Em termos de geografias, a Europa e a América do Norte beneficiam destas dinâmicas, onde as preocupações com a segurança energética mitigam os impactos políticos de curto prazo.
Imobiliário
O mercado imobiliário tem passado por correções de valor em todo o mundo, embora com diferentes intensidades entre regiões, setores e tipo de infraestruturas de investimento. Isto significa que existe uma oportunidade sequencial em tempo real para aceder a esta classe de ativos de forma atraente. De facto, o nosso modelo de avaliação sugere que 2024 e 2025 serão anos oportunos para o investimento imobiliário, com alguns segmentos provavelmente já totalmente ajustados.
Os mercados dirigidos ao segmento ocupacional (com inquilinos profissionais e pagamento de rendas) mantêm-se robustos, com crescimento esperado na maioria dos setores imobiliários, particularmente os impulsionados por tendências estruturais favoráveis. O aumento dos custos de construção e de financiamento restringem a oferta e continuam a sustentar os níveis de rendimento das rendas. A falta de espaços de elevada qualidade que estejam em conformidade com os princípios ESG também ajudará também a estimular o crescimento das rendas após a recuperação económica.
O aperto nos mercados de dívida faz emergir oportunidades. Antecipam-se vagas de refinanciamento, inclusive por parte de plataformas que procuram soluções de capital para reforçar balanços, e isto vai acelerar estas oportunidades, assim como os ajustes de preço em 2024.
Apesar das condições geopolíticas mais voláteis, acreditamos que as oportunidades de investimento interessantes estão a começar a surgir em partes selecionadas dos mercados onde prevalecem fundamentos sólidos.
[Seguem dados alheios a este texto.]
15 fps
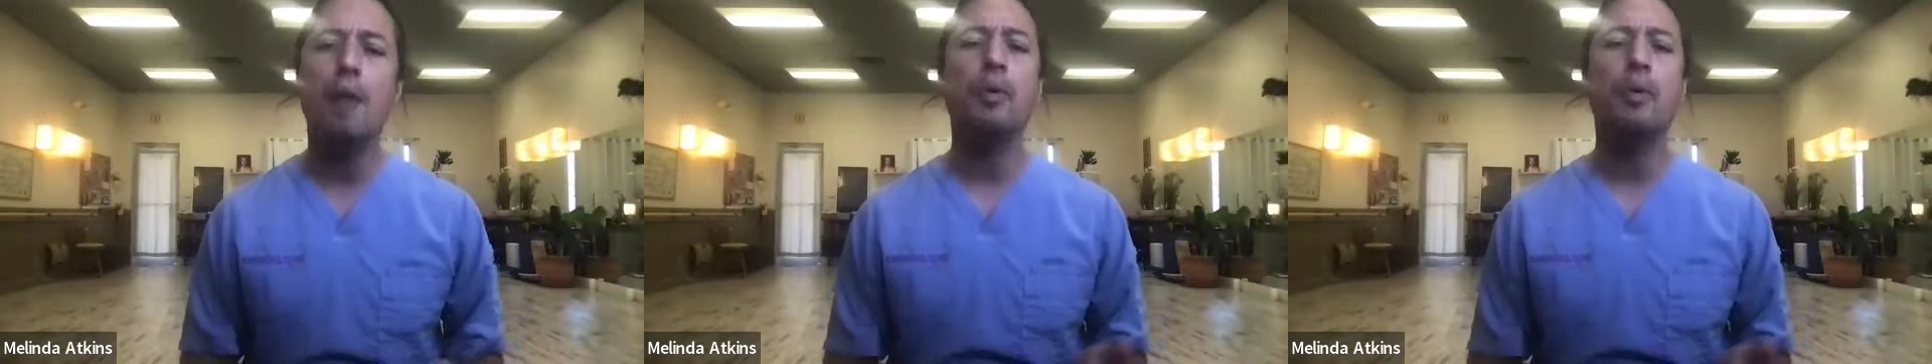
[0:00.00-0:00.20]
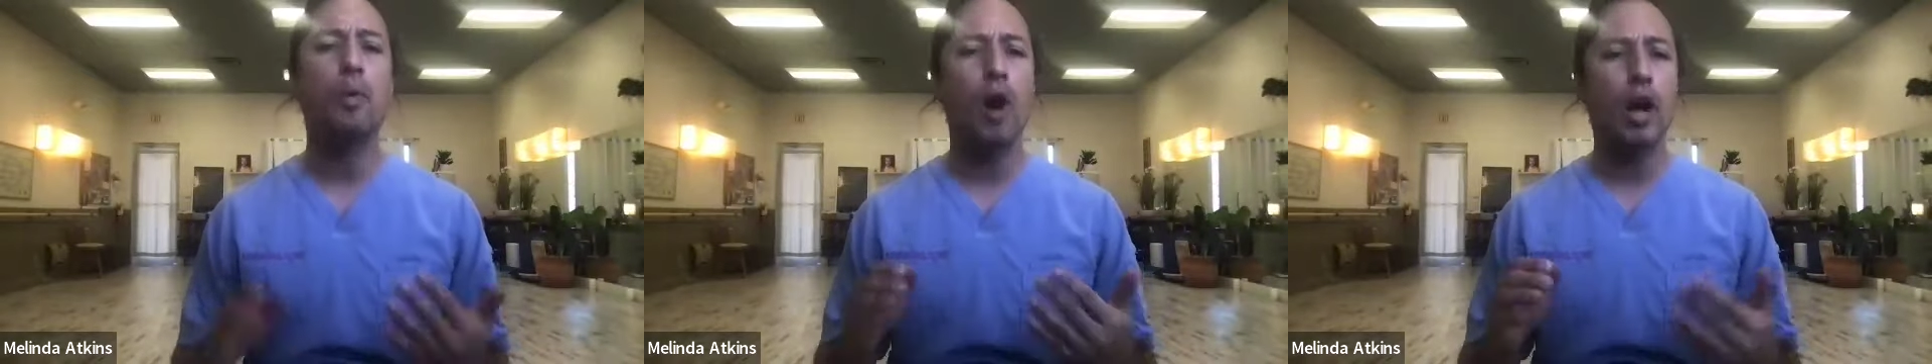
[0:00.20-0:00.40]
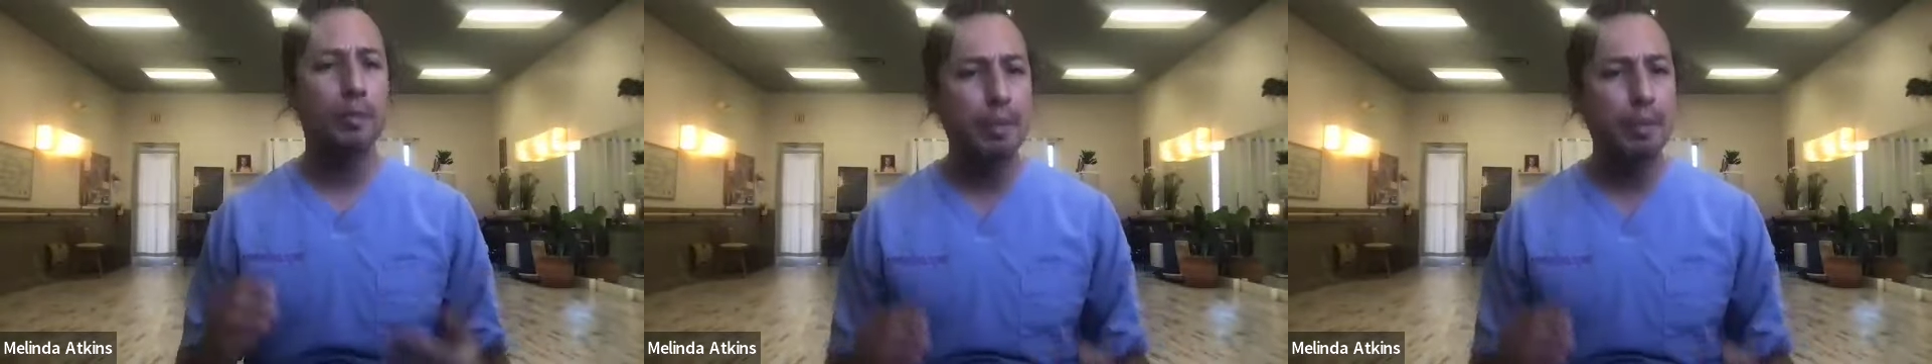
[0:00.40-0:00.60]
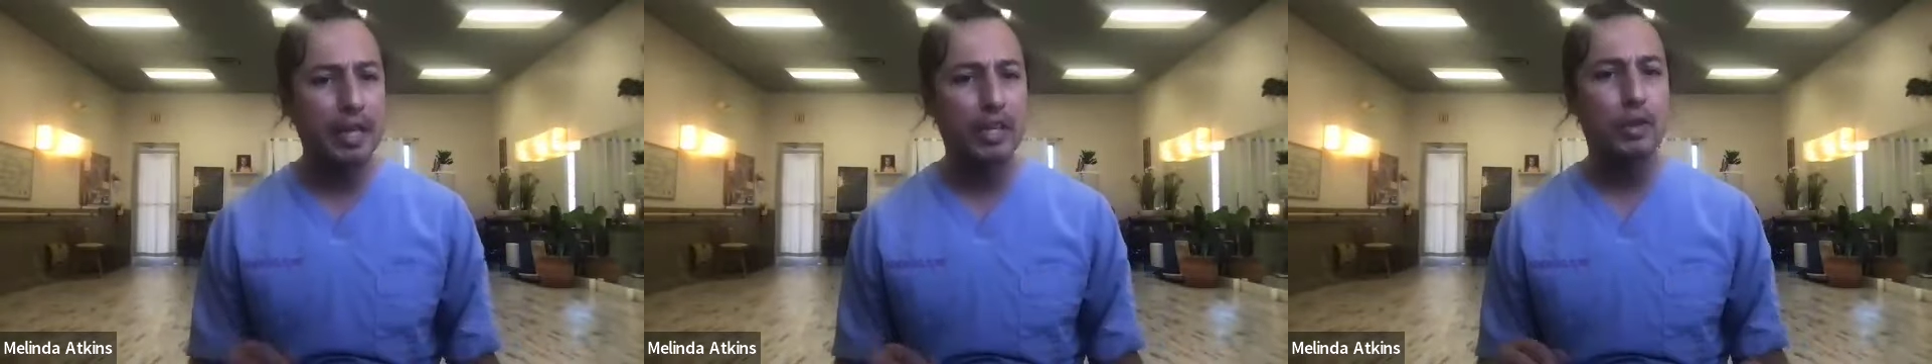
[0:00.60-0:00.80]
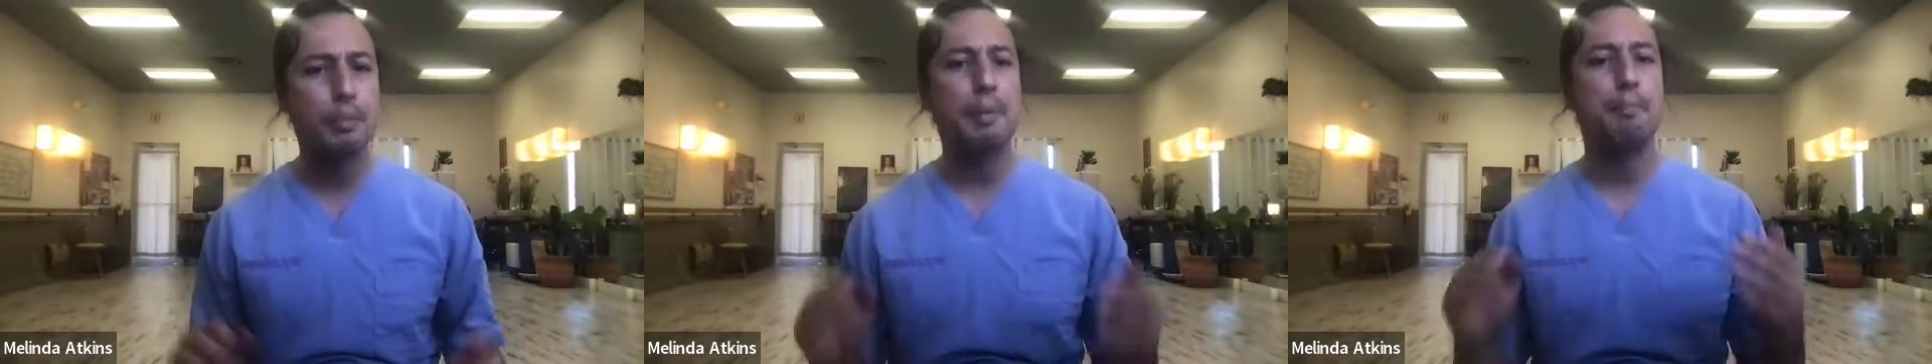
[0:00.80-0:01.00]
We want to be a
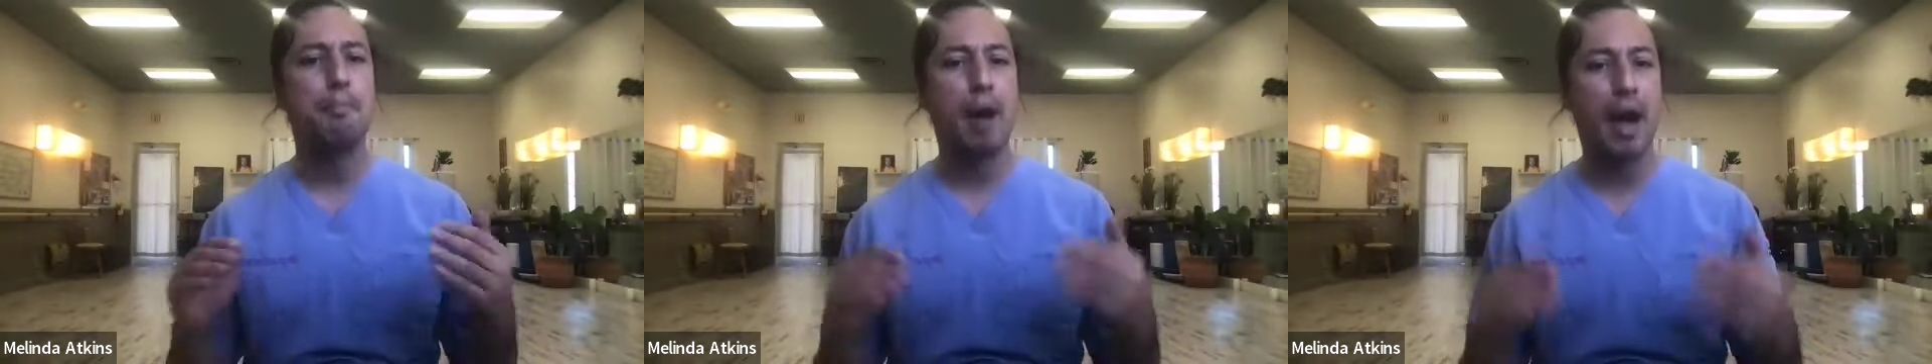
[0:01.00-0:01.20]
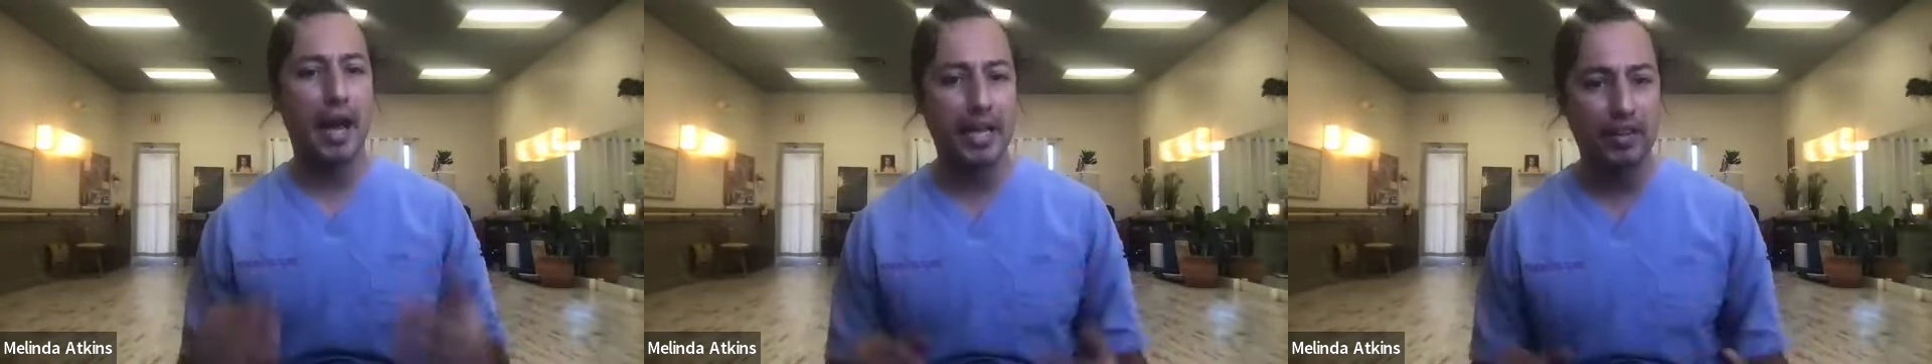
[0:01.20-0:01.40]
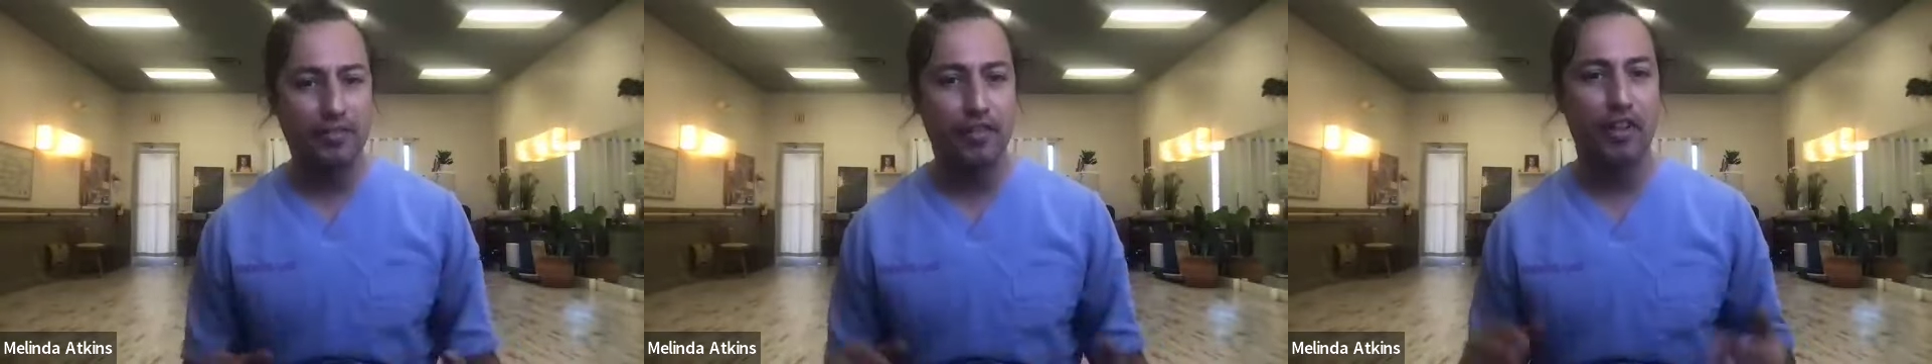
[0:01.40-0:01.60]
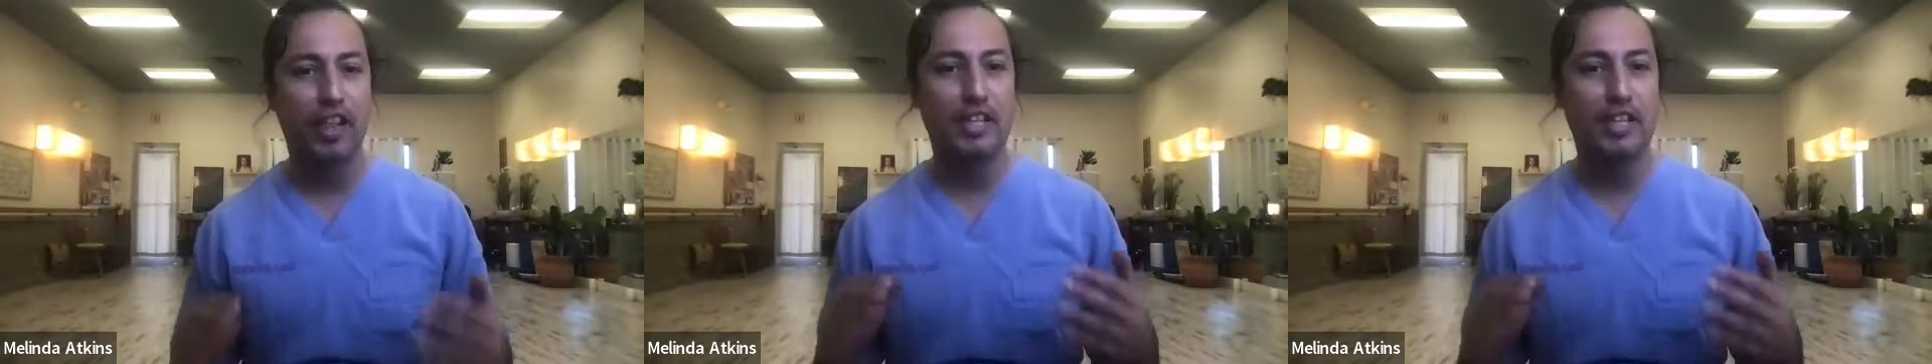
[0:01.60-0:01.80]
little bit mindful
Oportunidades imediatas estão presentes em mercados onde ocorreu uma rápida reapreciação, como no Reino Unido e nos países nórdicos.
Na Ásia-Pacífico, favorecemos oportunidades que estejam alinham com a recuperação chinesa (atrasada) ou que apoiam a relocalização e proximidade das cadeias de abastecimento. Os ativos industriais e logísticos ajustaram-se a e estão em segmentos de preço atrativos na maioria dos submercados. Preferimos propriedades ocupacionais - que estão em uso e geram receitas – que tenham um contexto favorável do lado da procura e um potencial de rendimento direta ou indiretamente ligado à inflação.
O atual ambiente reforça o nosso foco na excelência operacional para garantir um rendimento sustentável de longo prazo e um investimento com desempenho superior. Acreditamos que todo o imobiliário se tornou operacional, alinhando o resultado financeiro dos investimentos com o sucesso dos negócios dos inquilinos que arrendam esses ativos.